### Work request:
Could you repeat all of the entries below word for word, apart from the pictures?

[Stored data]
■ ■ ■ ■
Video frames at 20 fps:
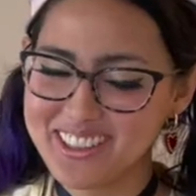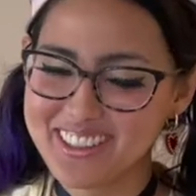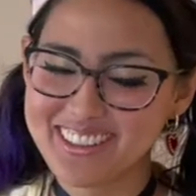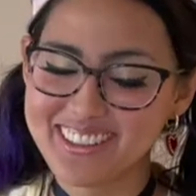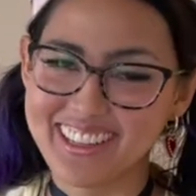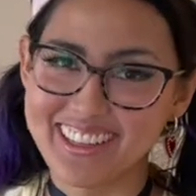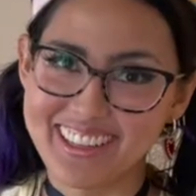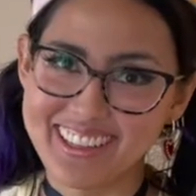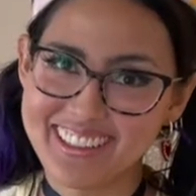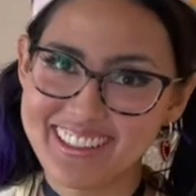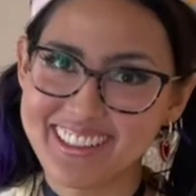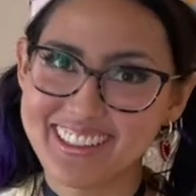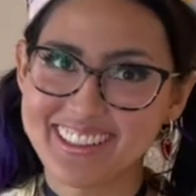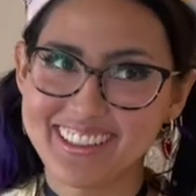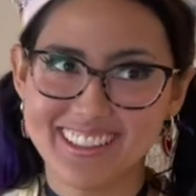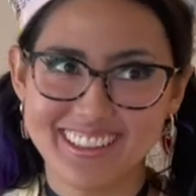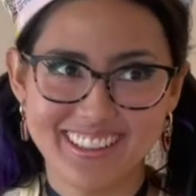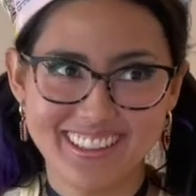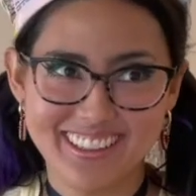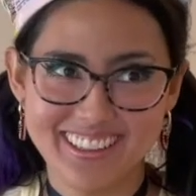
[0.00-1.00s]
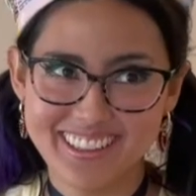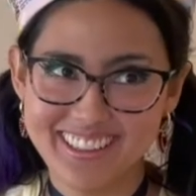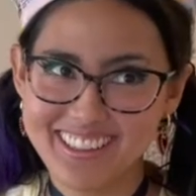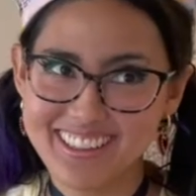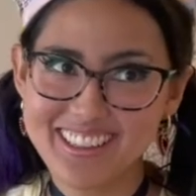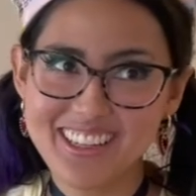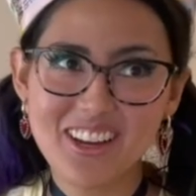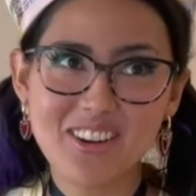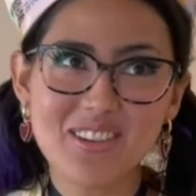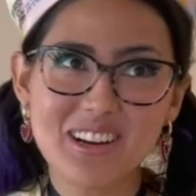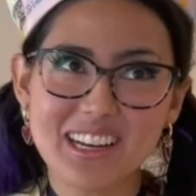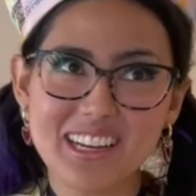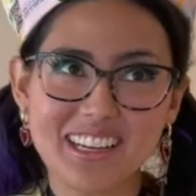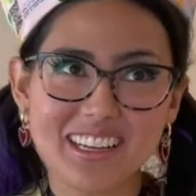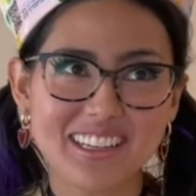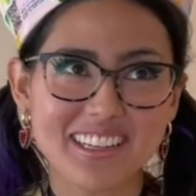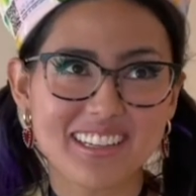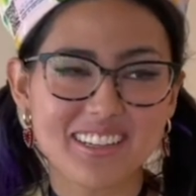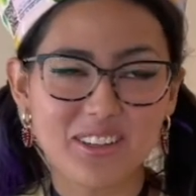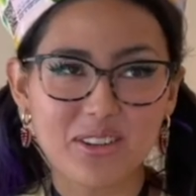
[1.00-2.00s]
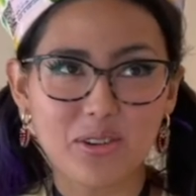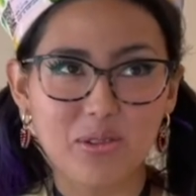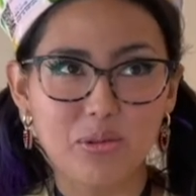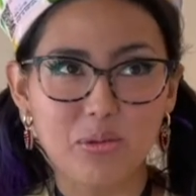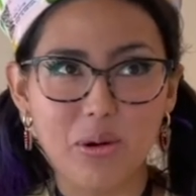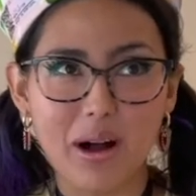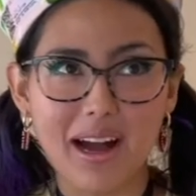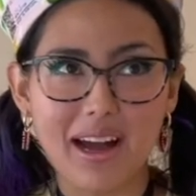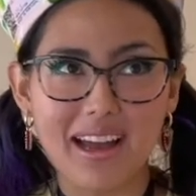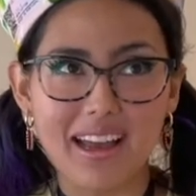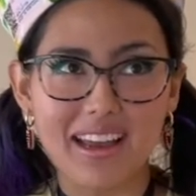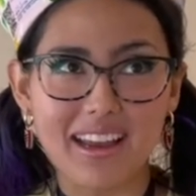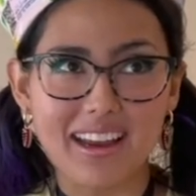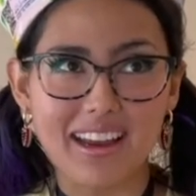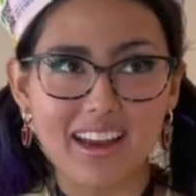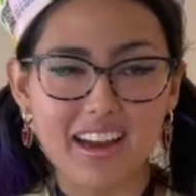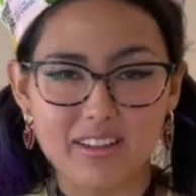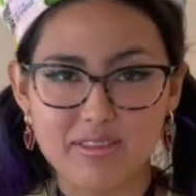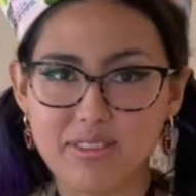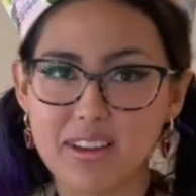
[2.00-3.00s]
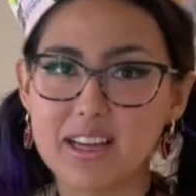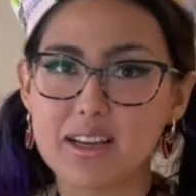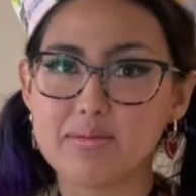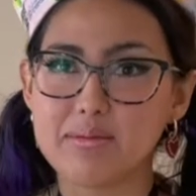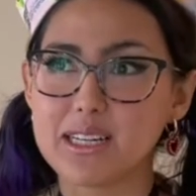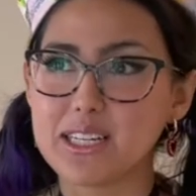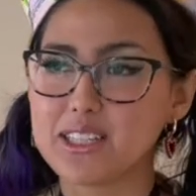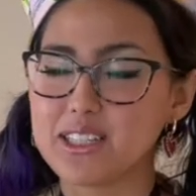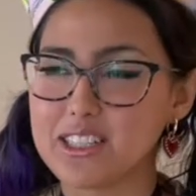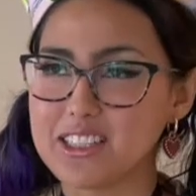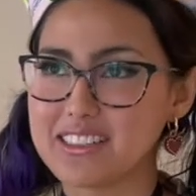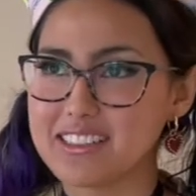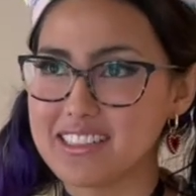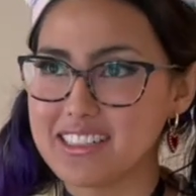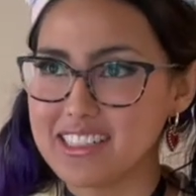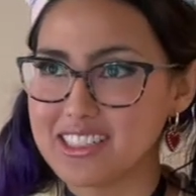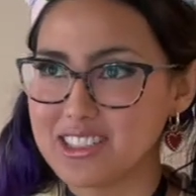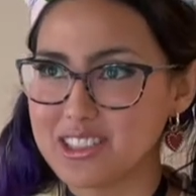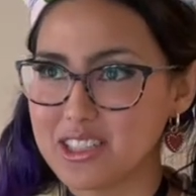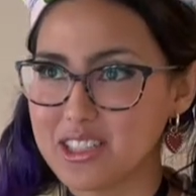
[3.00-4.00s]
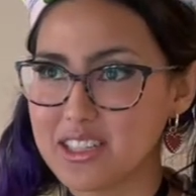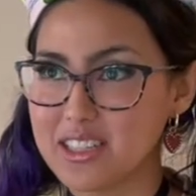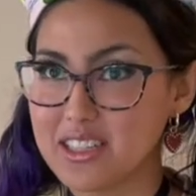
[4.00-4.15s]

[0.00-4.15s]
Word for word: like you know why? why I think I'm a good teacher?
■ ■ ■ ■
### Task response:
Video frames at 20 fps:
[0.00-1.00s]
[1.00-2.00s]
[2.00-3.00s]
[3.00-4.00s]
[4.00-4.15s]

[0.00-4.15s]
Word for word: like you know why? why I think I'm a good teacher?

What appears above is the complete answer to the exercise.